- [Task prompt]
Output exactly the line containing "[0:43.97-0:44.87]" and each line after it through the last line of the records, and nothing else.
[Input data Boundary: Start]
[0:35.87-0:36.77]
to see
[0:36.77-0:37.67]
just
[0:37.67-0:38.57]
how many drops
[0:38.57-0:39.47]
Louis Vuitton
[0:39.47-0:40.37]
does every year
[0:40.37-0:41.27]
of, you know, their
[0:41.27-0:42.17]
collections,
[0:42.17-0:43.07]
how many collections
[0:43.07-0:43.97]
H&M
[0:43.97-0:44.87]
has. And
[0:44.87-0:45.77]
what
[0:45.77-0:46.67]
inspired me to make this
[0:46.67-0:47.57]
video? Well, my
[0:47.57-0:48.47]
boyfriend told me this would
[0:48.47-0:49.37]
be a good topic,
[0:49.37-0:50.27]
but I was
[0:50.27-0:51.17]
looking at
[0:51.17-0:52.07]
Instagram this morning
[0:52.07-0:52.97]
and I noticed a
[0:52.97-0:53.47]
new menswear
[Input data Boundary: End]
- [Response to this exercise]
[0:43.97-0:44.87]
has. And
[0:44.87-0:45.77]
what
[0:45.77-0:46.67]
inspired me to make this
[0:46.67-0:47.57]
video? Well, my
[0:47.57-0:48.47]
boyfriend told me this would
[0:48.47-0:49.37]
be a good topic,
[0:49.37-0:50.27]
but I was
[0:50.27-0:51.17]
looking at
[0:51.17-0:52.07]
Instagram this morning
[0:52.07-0:52.97]
and I noticed a
[0:52.97-0:53.47]
new menswear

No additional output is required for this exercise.